The rig was shaking, literally twisting in the wind, and beginning to lean slowly toward them. Even as Garrett sawed frantically at the rope, they watched the platform pivot and then pause, like Baryshnikov at the top of his leap. Then it began to tumble. With lights flickering and the sound of tearing metal, it bore straight down on them.

Finally, Garrett sliced through the rope and they were abruptly whisked into the night by the wind. Through the opening in the tent wall, they saw the rig’s lights go out for the last time, leaving them only with the image of the tilting rig engraved on their retinas. A moment later, there was a huge blast as the mass of equipment, steel, cranes, and concrete hit the ocean surface just yards behind them.

It was as though a small meteor had struck the ocean, instantly raising a tidal wave, which caught them and threw them forward. Garrett barely had time to zipper the flap before they tumbled over and over in the surging sea waters. He couldn’t tell which direction was up. For what seemed like an eternity, there was nothing but a jumble of legs and arms and bodies bouncing around inside their little pup tent. Lonnie landed heavily on Garrett several times. If it hadn’t been for the give of the water beneath their float, the full weight of his cousin landing on him might have broken some bones. He heard Kitty and Sarah cry out as they were also struck by tumbling bodies.

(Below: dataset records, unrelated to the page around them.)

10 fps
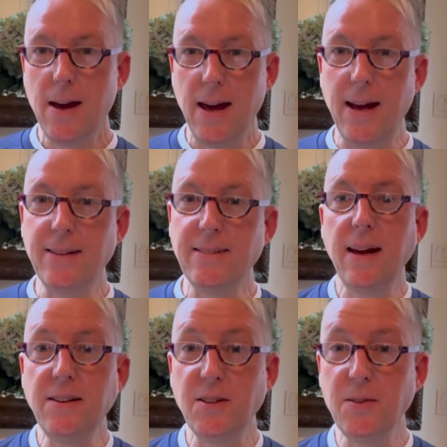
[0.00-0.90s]
And
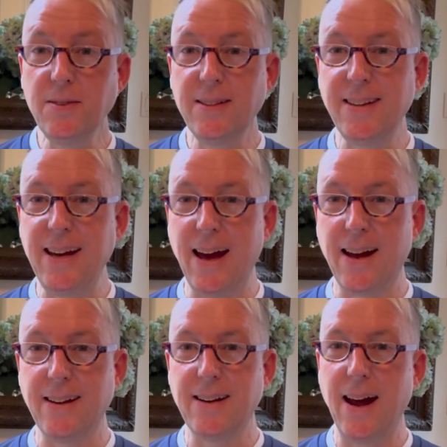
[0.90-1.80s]
stay tuned to the
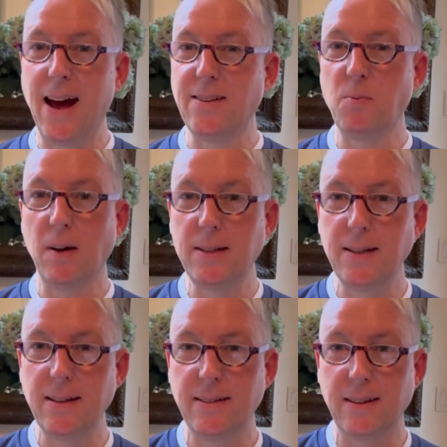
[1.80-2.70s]
end as we're going to
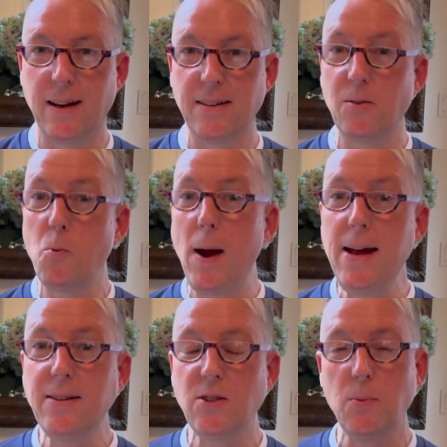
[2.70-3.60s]
discuss
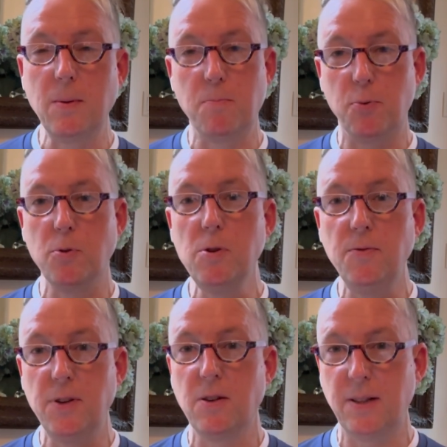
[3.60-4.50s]
ways to
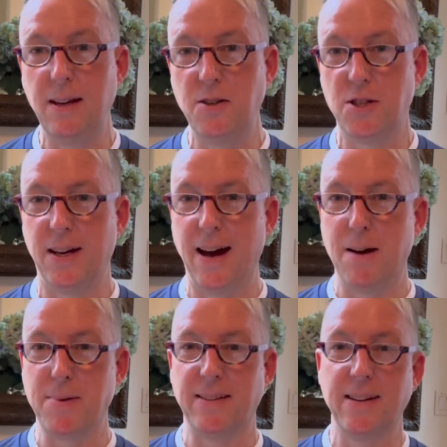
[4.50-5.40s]
improve your teaching
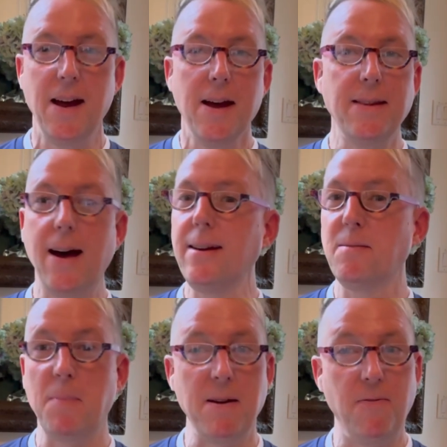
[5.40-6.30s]
habits. That
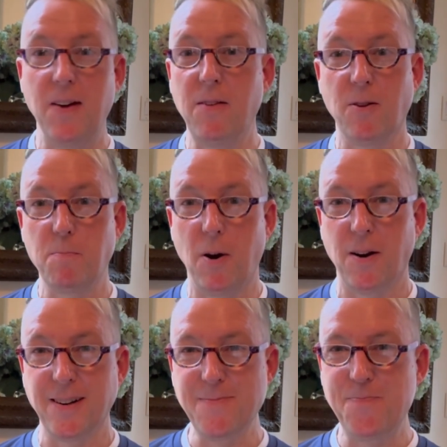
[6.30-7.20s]
is my favorite
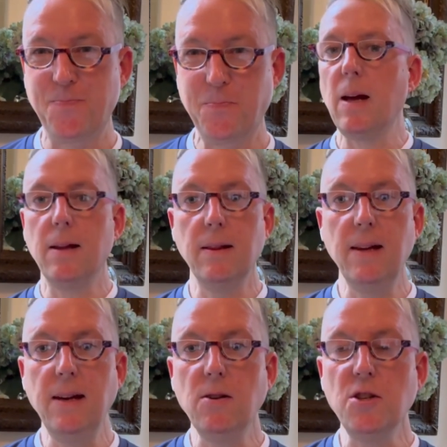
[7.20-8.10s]
part.
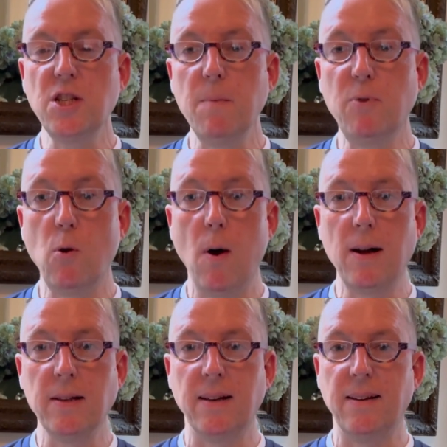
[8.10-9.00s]
Leadership
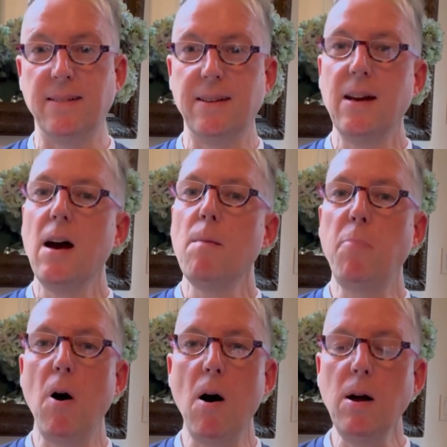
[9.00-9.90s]
qualities.
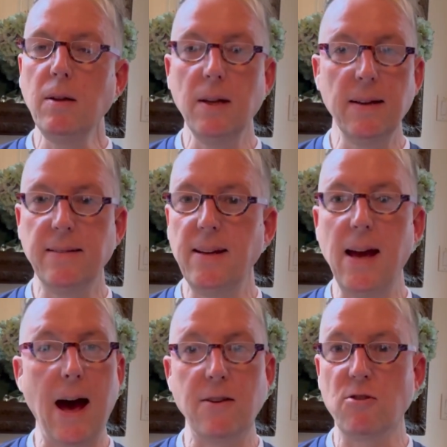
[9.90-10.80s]
Paul lists the
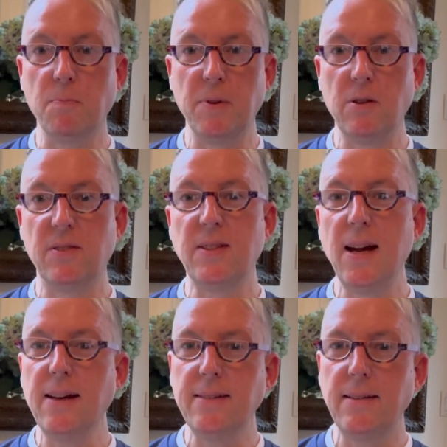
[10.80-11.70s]
attributes
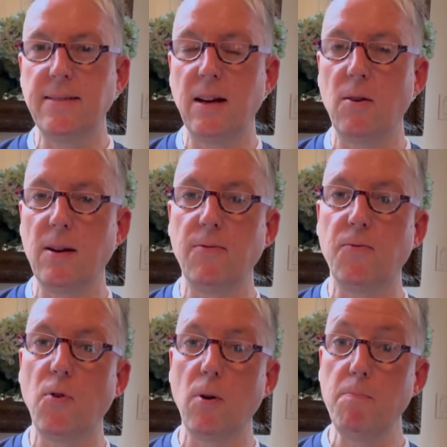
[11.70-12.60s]
necessary
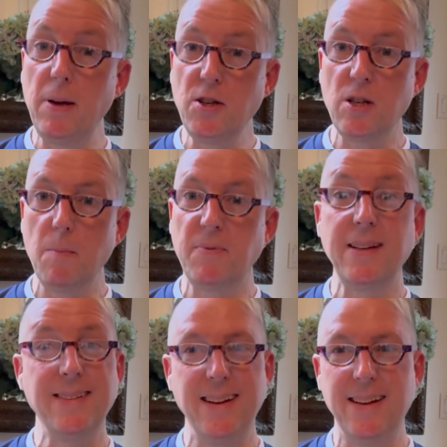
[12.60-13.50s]
for bishops
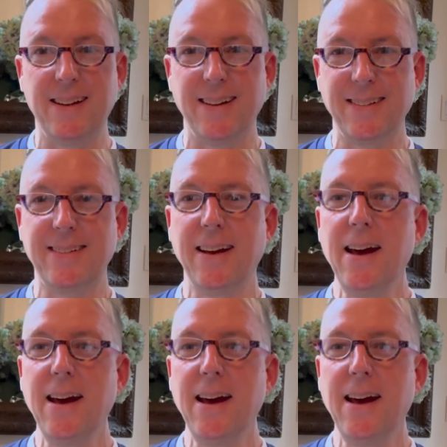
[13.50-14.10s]
and deacons,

Then the enormous wave passed and they were floating again, completely at the mercy of the wind.

“I’d say that qualifies,” Lonnie said, “as cutting it a little close.”

“You think?” said Garrett.

They tried to get comfortable, all rubbing sore spots from their pummeling. Lonnie insisted that Kitty and Garrett put their survival suits back on.

“I’m not cold anymore,” he said. “And if anything happens to our raft, you need to have those suits on.”

They could feel themselves being whisked along the ocean’s surface, pushed by the fierce winds.

“Maybe we’ll blow up on one of the islands or the coast,” said Sarah.

“Be nice,” said Garrett, “but hardly likely. We’re too far out. Almost no islands out here. It’s conceivable, I suppose, that we could be blown toward shore rather than out to sea, but …”

He stopped in mid-sentence. There was a sudden lull in the storm. The wind declined noticeably, and the rollicking, nausea-inducing speed of their helter-skelter retreat into the night slowed.

Lonnie unzipped the flap and played the torch back and forth. Swells and whitecaps were down. Even the stinging rain seemed to have stopped. “I think the worst is over,” he announced.

Then Garrett raised one hand and the others grew silent. They all heard the same thing.

“It’s a plane,” said Sarah, incredulously. ”What’s a plane doing out here?”

“Got to be air/sea rescue,” said Garrett. “The storm must be clearing for them to brave this.” He reached up to the top of their raft and flicked on a switch that caused a red beacon to flicker.

“Can they possibly see that?” Kitty asked.

“That’s what it’s designed for,” said Lonnie.

The plane went away, then came back and began to circle, proof they’d been sighted. An hour later, a Coast Guard cutter hove to beside them and pulled them aboard.

“Find any others?” Garrett asked first thing.

The cutter captain shook his head.

“There are a bunch of men in rafts out there somewhere,” said Garrett.

The man nodded. “If they’re out there, someone will find them. We’ve got a dozen boats looking for survivors, along with the plane and two rescue choppers. But right now, we’ve got you to take care of. Our medic will check you out and then we’re heading for the hospital in Sherbrooke.”